Available Taint Labels

from mcpkernel.taint.tracker import TaintLabel

# All available labels
for label in TaintLabel:
    print(f"  {label.value}")

Output:

  secret
  pii
  llm_output
  user_input
  untrusted_external
  custom

Advanced: Building a TaintedValue Manually

from mcpkernel.taint.tracker import TaintedValue, TaintLabel

# Create a value with multiple taint labels
tv = TaintedValue(
    value="User said: my SSN is 123-45-6789",
    labels={TaintLabel.USER_INPUT, TaintLabel.PII},
    source_id="chat-msg-99",
    provenance=["marked:user_input", "marked:pii"],
    metadata={"session_id": "abc123", "agent": "assistant"},
)

print(f"Value tainted: {tv.is_tainted}")             # True
print(f"Labels: {sorted(l.value for l in tv.labels)}")  # ['pii', 'user_input']

# Add another label
tv.add_label(TaintLabel.UNTRUSTED_EXTERNAL)
print(f"Labels now: {sorted(l.value for l in tv.labels)}")
# Output: ['pii', 'untrusted_external', 'user_input']
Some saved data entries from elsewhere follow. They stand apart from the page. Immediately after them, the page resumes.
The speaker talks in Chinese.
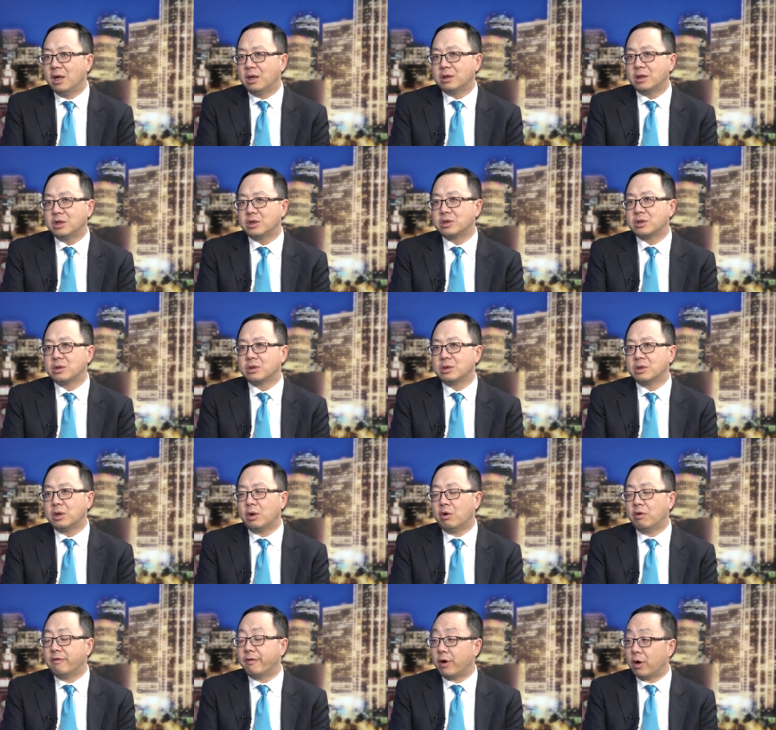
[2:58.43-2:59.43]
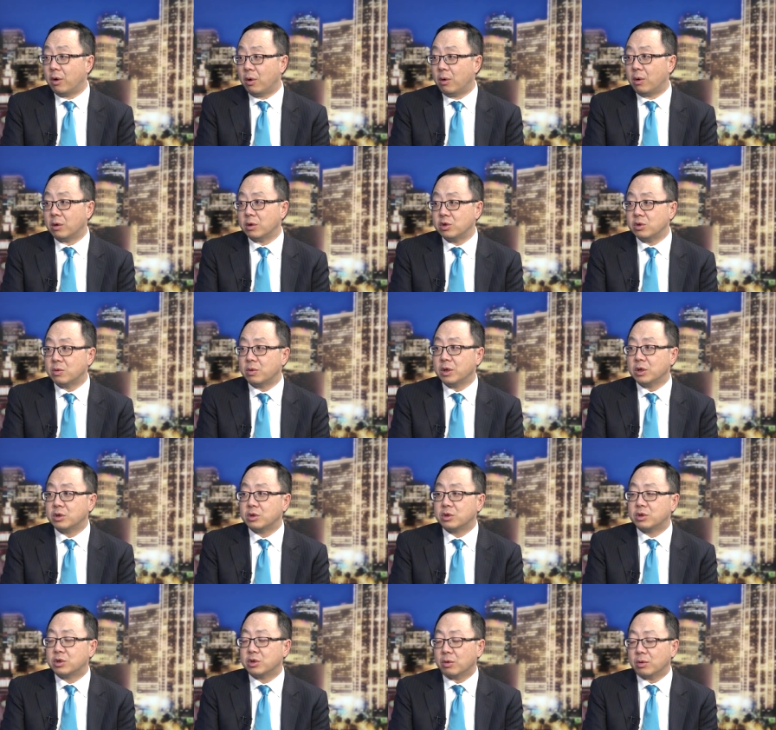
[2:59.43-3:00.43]
但是 overall 就会
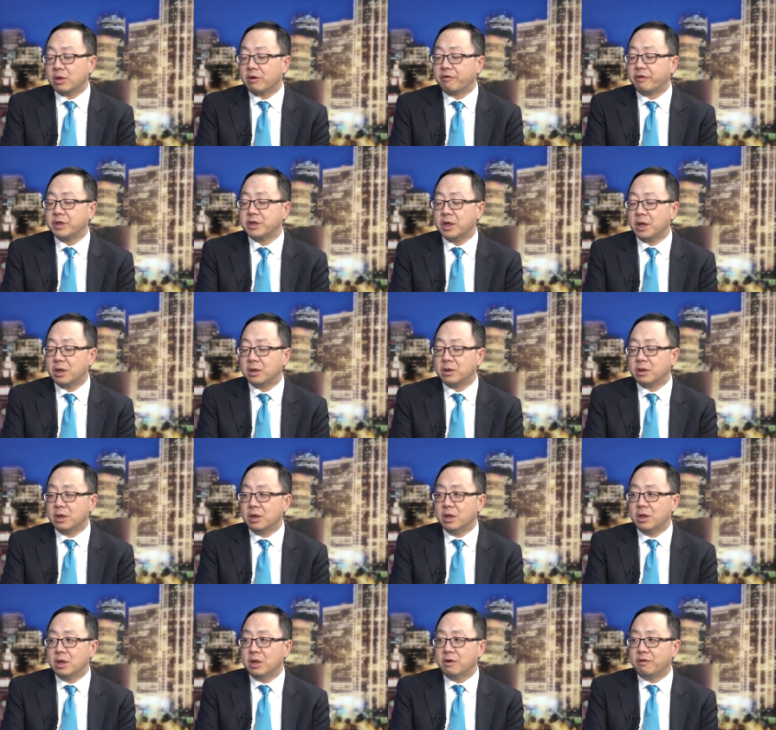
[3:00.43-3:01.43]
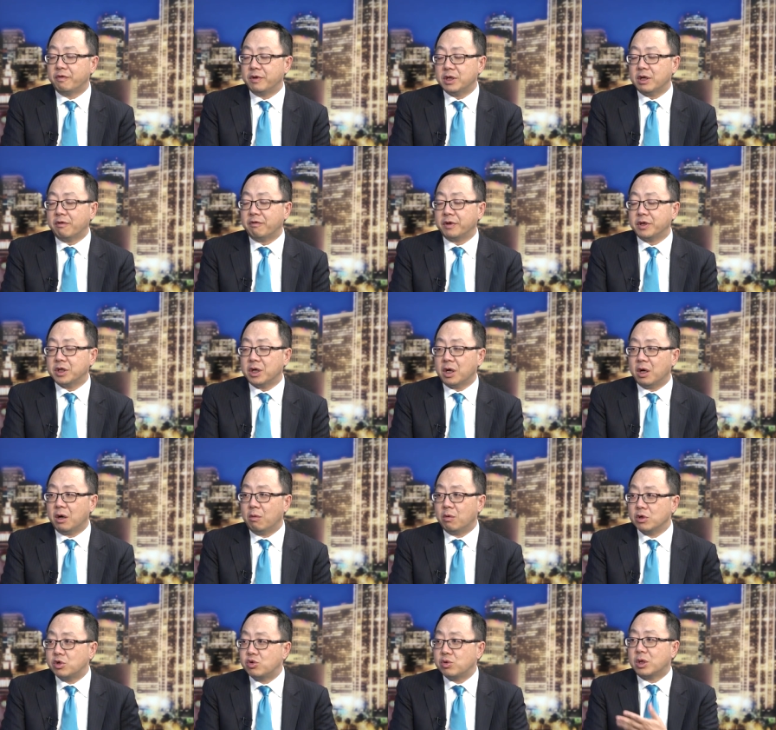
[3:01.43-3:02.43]
走得非常、非常、非常好。
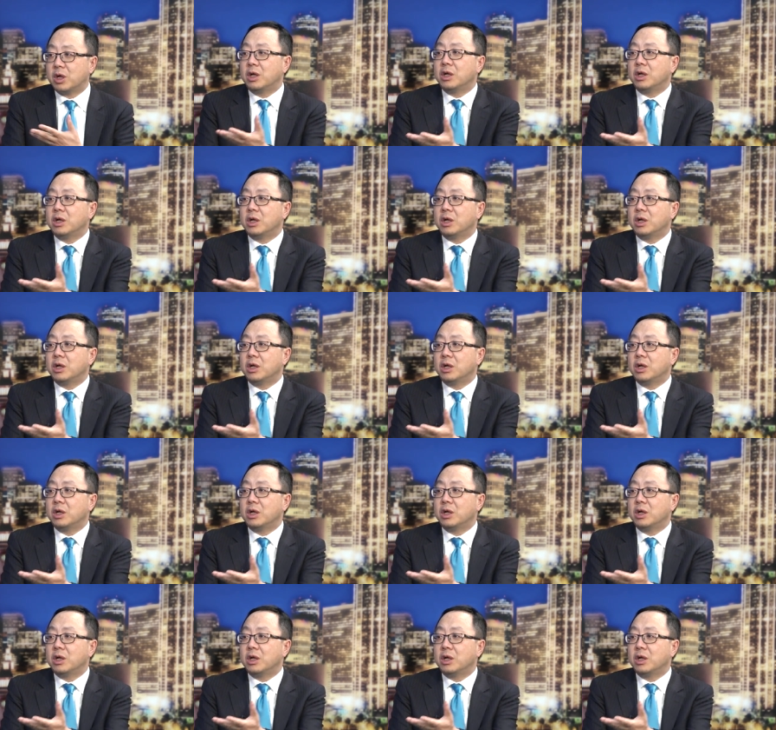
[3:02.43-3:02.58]
我举个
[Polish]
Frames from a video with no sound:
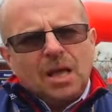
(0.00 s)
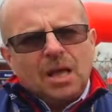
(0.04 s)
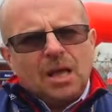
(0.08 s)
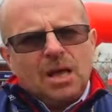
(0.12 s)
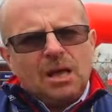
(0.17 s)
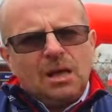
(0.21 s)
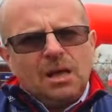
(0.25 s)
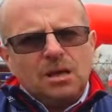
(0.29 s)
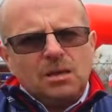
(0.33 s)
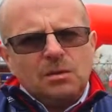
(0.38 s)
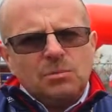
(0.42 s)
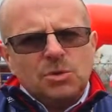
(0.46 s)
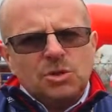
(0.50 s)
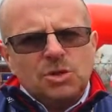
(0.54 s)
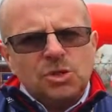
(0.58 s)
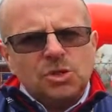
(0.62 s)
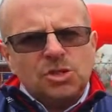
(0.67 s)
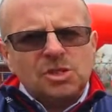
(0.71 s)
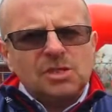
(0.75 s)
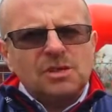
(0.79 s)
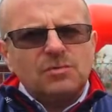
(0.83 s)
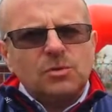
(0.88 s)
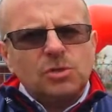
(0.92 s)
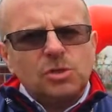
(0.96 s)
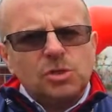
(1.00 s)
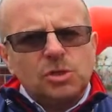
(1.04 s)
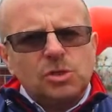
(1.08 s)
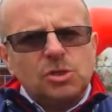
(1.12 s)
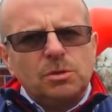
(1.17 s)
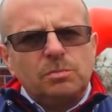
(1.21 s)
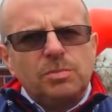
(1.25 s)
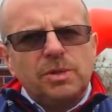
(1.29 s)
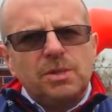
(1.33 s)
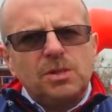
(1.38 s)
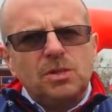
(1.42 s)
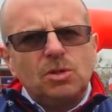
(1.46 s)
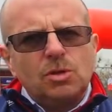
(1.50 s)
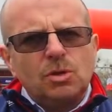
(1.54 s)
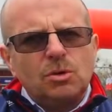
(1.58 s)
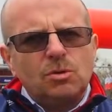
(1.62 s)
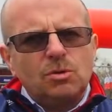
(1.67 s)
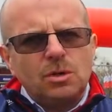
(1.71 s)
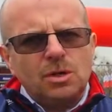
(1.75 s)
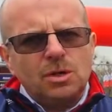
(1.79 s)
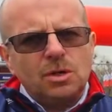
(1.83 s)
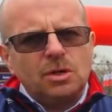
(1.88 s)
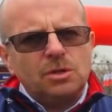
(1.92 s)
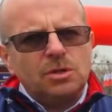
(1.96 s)
E, I myślę, że zawodnicy
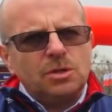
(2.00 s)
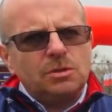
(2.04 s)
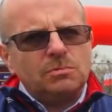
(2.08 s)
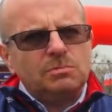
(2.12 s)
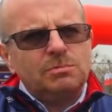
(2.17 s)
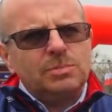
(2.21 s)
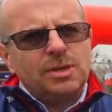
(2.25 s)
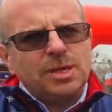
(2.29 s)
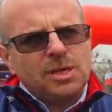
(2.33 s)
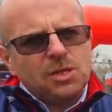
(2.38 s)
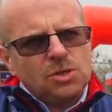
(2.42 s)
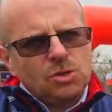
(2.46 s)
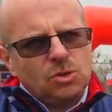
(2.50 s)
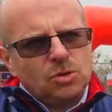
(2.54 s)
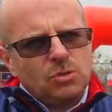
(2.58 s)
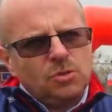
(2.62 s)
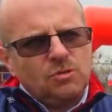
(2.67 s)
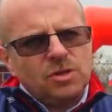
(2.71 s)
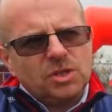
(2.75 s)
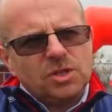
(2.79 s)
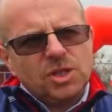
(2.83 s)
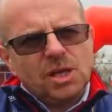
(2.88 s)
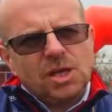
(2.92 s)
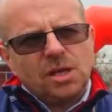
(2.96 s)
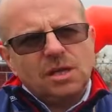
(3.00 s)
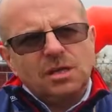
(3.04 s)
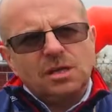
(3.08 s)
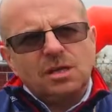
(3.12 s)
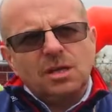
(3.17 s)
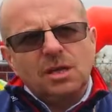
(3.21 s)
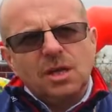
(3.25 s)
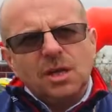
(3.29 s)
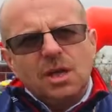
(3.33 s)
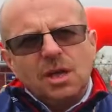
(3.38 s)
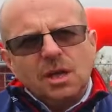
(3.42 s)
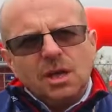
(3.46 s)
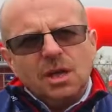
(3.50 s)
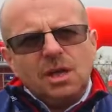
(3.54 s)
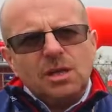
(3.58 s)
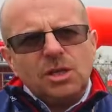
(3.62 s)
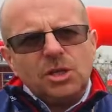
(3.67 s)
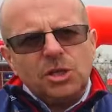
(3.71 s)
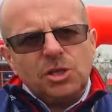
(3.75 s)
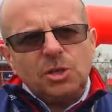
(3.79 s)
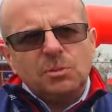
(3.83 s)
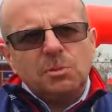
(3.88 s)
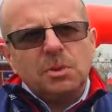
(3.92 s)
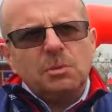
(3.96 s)
będą e, tym bardziej uważali e,
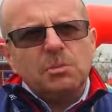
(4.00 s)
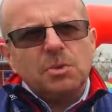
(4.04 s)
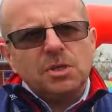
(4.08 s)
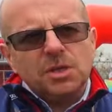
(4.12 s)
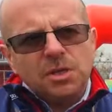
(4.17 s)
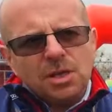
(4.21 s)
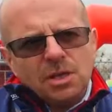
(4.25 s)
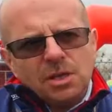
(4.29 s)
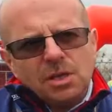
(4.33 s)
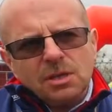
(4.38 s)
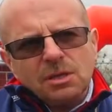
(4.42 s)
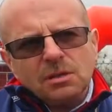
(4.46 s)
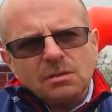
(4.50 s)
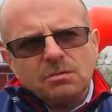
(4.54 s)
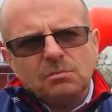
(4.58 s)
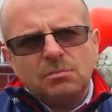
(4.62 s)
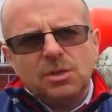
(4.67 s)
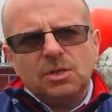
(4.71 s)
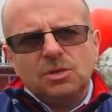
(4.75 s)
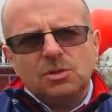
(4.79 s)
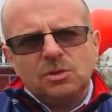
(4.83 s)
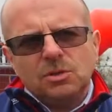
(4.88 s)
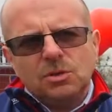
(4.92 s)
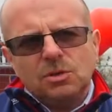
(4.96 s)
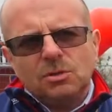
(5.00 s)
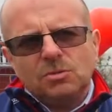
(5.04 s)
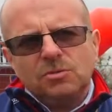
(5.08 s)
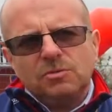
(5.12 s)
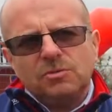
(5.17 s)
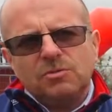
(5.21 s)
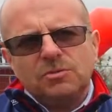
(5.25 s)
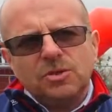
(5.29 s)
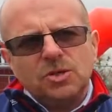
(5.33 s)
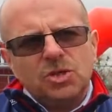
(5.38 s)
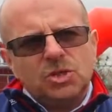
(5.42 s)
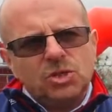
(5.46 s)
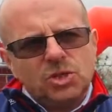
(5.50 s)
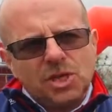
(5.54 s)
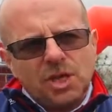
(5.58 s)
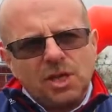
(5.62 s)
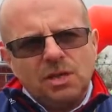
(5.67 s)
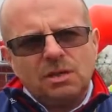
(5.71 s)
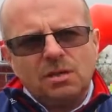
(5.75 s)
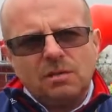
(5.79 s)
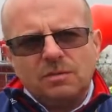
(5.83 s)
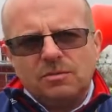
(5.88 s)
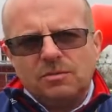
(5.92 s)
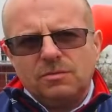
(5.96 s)
i tym mniej będą
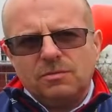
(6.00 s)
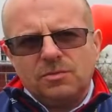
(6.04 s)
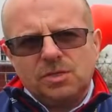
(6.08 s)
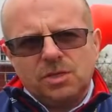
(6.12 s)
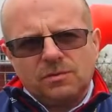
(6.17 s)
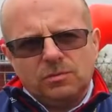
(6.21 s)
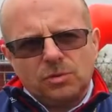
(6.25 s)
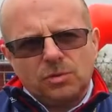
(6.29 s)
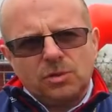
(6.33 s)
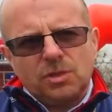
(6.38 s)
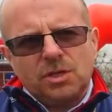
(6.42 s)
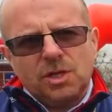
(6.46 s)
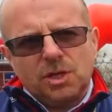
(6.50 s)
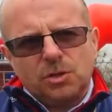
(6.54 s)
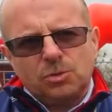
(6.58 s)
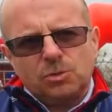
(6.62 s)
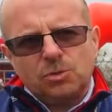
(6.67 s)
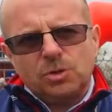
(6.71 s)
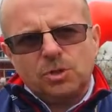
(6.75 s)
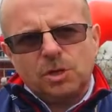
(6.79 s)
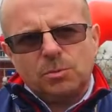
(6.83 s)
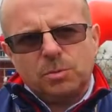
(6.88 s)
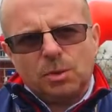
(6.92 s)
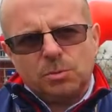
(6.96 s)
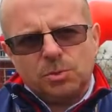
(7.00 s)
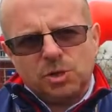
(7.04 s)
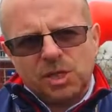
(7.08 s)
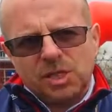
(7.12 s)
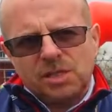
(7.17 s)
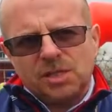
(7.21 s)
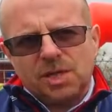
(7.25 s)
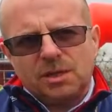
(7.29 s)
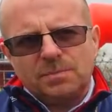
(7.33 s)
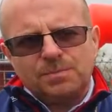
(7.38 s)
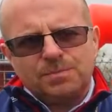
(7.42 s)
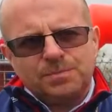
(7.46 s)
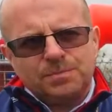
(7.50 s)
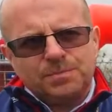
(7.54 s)
wjeżdżali w zawodnika, który ich poprzedza.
Pattern: Taint + Policy Engine Together

The most powerful pattern is combining taint labels with policy rules:

from mcpkernel.taint.tracker import TaintTracker, TaintLabel
from mcpkernel.policy.engine import PolicyEngine, PolicyRule, PolicyAction

# Set up taint tracking
tracker = TaintTracker()
tracker.mark("user query", TaintLabel.USER_INPUT, source_id="msg-1")

# Set up policy with taint-aware rules
engine = PolicyEngine(default_action=PolicyAction.ALLOW)
engine.add_rule(PolicyRule(
    id="block-user-input-in-exec",
    name="Block user input in code execution",
    action=PolicyAction.DENY,
    priority=10,
    tool_patterns=["execute_.*", "run_.*"],
    taint_labels=["user_input"],
))

# Evaluate with taint context
result = engine.evaluate(
    "execute_code",
    {"code": "print('hello')"},
    taint_labels={"user_input"},
)
print(f"Action: {result.action}")          # Output: Action: deny
print(f"OWASP: {result.metadata}")
# Output: OWASP: {'owasp_asi_ids': []}

This is exactly how MCPKernel detects data exfiltration (ASI-03) — PII-tainted data reaching an HTTP sink triggers a deny.